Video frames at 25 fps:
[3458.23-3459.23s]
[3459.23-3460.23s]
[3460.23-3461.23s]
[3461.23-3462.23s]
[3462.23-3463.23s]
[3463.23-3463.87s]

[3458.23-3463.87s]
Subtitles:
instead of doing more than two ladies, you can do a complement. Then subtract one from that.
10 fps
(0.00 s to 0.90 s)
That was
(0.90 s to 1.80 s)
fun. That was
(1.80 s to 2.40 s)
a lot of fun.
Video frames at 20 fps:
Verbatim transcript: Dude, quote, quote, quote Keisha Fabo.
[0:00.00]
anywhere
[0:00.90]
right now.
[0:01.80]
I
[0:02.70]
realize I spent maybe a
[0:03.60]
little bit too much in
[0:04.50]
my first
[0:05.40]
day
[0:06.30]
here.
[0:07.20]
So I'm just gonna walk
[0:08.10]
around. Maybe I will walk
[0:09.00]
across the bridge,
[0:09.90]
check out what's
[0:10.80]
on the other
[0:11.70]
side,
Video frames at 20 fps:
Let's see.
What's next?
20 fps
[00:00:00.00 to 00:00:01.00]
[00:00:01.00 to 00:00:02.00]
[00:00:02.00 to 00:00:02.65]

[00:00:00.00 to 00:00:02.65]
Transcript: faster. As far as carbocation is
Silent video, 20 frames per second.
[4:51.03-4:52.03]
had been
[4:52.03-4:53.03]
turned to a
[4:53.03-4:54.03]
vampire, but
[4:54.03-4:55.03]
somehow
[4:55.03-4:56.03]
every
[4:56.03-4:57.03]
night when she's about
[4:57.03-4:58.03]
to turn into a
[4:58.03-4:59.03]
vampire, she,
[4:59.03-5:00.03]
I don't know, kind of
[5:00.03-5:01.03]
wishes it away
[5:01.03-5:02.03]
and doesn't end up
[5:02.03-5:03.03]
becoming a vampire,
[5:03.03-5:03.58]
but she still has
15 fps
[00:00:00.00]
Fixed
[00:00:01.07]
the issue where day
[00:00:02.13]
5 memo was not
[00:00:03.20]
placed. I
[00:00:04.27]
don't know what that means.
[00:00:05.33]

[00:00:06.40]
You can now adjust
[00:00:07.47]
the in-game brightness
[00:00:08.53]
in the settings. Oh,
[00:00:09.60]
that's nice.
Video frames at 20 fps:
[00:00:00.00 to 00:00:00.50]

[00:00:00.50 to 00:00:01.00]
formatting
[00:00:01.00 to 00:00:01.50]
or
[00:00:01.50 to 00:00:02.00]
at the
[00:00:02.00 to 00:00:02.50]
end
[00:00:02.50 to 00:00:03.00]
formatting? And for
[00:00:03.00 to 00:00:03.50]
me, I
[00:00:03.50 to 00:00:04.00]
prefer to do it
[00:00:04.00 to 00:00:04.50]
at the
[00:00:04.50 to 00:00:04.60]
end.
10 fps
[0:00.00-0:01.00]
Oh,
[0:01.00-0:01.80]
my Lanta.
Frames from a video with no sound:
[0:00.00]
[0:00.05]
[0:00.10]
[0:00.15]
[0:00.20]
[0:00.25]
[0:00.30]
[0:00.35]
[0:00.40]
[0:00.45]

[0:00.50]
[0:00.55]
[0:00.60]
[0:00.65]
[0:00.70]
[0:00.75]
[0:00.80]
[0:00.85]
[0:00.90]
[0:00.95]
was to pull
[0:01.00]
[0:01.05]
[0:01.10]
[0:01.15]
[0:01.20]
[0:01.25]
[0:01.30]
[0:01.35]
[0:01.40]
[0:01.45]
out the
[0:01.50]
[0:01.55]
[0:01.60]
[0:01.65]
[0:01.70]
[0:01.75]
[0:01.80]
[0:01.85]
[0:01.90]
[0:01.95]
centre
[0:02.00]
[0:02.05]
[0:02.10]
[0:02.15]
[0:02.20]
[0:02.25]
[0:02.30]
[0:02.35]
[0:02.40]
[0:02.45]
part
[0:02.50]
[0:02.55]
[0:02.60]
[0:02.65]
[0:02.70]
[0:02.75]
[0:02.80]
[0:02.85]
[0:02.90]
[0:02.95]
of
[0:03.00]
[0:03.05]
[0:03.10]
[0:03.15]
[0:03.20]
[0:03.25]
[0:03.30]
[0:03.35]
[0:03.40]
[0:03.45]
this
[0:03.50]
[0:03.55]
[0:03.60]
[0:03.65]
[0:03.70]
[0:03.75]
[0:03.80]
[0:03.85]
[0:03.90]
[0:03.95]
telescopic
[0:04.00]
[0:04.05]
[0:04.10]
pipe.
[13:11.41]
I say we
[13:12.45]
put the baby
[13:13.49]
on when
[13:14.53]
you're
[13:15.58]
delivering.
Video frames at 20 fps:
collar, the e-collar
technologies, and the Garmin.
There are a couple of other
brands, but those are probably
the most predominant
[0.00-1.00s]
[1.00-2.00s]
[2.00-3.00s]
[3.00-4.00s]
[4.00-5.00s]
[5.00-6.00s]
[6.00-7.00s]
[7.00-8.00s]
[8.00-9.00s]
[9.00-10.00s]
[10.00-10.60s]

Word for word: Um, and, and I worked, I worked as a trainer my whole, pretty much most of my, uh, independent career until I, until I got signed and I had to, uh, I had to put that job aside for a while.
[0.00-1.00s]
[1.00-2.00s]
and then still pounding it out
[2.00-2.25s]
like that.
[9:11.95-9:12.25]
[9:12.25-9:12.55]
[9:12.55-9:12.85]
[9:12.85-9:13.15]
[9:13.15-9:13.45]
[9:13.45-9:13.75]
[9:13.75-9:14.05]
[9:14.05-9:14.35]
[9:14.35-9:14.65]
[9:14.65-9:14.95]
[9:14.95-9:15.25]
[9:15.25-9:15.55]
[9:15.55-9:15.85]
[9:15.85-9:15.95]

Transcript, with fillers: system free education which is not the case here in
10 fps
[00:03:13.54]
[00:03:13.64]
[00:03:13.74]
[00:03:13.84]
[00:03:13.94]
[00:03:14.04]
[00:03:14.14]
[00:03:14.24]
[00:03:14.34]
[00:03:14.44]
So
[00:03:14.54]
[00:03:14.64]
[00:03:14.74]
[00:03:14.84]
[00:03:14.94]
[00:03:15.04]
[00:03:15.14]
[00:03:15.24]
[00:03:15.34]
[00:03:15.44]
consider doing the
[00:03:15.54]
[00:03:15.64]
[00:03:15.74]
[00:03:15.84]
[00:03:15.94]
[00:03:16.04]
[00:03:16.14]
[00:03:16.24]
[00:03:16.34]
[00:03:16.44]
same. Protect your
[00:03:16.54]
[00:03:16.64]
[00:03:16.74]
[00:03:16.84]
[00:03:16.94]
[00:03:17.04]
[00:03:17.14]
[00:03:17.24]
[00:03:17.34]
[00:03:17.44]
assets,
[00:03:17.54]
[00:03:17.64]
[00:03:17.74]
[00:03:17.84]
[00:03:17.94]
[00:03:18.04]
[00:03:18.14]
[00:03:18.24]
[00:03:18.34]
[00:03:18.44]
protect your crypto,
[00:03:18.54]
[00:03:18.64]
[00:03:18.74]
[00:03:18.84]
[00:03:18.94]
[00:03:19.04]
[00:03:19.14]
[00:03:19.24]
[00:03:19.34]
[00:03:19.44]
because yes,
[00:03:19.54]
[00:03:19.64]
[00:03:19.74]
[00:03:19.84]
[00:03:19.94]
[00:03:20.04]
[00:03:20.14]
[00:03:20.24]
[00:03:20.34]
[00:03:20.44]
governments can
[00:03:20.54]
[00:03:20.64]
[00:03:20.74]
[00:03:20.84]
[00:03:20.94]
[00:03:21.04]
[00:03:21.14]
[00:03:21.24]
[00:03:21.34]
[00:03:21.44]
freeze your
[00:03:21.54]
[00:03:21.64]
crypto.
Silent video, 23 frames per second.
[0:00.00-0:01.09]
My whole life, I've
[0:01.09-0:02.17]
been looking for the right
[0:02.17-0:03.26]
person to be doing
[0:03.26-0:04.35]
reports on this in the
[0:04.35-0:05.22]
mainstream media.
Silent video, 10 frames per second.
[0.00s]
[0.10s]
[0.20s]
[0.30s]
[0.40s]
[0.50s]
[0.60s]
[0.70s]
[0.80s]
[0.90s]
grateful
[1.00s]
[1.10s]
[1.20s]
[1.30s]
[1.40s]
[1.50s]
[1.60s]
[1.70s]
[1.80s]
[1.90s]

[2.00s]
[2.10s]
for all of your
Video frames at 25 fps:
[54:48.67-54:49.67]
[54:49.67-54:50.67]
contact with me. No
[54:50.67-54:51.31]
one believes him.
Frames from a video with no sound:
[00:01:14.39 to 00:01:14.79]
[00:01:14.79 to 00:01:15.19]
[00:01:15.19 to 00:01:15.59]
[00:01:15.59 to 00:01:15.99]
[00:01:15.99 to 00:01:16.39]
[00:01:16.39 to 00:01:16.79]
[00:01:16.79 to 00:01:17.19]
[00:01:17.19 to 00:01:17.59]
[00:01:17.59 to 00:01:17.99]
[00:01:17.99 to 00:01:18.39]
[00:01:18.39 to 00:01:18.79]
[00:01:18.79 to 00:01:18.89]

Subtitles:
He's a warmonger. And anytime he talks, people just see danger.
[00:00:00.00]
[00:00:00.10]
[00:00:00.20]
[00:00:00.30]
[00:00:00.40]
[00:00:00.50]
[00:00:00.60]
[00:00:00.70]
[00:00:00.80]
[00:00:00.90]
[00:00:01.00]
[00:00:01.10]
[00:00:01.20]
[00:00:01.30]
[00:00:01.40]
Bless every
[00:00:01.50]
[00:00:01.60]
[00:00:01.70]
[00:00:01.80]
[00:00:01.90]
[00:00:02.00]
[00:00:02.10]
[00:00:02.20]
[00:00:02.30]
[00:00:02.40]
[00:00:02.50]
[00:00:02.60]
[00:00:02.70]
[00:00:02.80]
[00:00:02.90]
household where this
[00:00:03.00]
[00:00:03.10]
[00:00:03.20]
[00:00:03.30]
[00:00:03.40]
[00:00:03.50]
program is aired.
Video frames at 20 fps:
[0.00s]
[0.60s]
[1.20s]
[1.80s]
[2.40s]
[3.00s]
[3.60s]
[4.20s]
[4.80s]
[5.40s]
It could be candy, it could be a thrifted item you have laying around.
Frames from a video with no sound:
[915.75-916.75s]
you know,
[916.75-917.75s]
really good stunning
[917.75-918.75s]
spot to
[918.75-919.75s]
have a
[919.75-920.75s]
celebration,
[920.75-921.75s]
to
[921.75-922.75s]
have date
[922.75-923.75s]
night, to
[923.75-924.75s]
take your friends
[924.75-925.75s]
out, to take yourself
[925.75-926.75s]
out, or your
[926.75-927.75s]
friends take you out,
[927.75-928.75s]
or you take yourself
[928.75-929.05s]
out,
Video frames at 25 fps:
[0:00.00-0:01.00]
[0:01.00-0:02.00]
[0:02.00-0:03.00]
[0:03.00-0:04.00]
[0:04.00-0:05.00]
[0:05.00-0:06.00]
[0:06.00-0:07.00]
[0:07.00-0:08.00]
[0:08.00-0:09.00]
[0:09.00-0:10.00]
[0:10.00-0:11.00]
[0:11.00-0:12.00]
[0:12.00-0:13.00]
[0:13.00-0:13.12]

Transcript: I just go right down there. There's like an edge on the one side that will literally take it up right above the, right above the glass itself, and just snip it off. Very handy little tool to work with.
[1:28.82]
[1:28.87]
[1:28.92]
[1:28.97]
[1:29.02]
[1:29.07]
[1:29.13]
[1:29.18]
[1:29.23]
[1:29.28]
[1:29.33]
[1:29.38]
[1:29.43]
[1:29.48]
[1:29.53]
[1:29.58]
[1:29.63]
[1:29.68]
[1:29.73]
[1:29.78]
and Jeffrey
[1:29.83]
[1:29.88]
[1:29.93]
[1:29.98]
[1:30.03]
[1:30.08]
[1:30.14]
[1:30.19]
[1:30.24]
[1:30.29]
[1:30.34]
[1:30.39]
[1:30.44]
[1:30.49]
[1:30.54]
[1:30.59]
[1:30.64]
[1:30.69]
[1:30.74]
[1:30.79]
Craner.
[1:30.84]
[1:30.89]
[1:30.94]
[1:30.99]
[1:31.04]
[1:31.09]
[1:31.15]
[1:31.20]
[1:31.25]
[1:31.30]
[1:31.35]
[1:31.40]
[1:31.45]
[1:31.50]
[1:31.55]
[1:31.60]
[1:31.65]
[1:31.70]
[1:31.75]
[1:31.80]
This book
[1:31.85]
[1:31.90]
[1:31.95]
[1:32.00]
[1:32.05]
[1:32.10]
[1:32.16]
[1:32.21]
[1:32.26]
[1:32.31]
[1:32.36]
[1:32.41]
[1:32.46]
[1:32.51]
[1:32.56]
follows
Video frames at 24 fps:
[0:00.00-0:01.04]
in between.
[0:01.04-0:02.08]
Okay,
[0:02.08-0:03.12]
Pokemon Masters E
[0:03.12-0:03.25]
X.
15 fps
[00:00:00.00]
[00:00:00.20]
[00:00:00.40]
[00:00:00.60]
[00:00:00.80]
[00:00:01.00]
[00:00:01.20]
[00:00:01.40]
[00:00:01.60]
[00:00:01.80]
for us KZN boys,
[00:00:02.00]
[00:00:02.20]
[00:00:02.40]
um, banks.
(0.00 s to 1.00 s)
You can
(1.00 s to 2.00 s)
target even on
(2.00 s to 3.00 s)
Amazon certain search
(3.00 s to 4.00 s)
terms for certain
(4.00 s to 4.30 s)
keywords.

• • • •

• **WHAT TO PRODUCE**:
From the data, collect all lines where the string "Silent" appears.

• **TASK RESULT**:
Silent video, 20 frames per second.
Silent video, 23 frames per second.
Silent video, 10 frames per second.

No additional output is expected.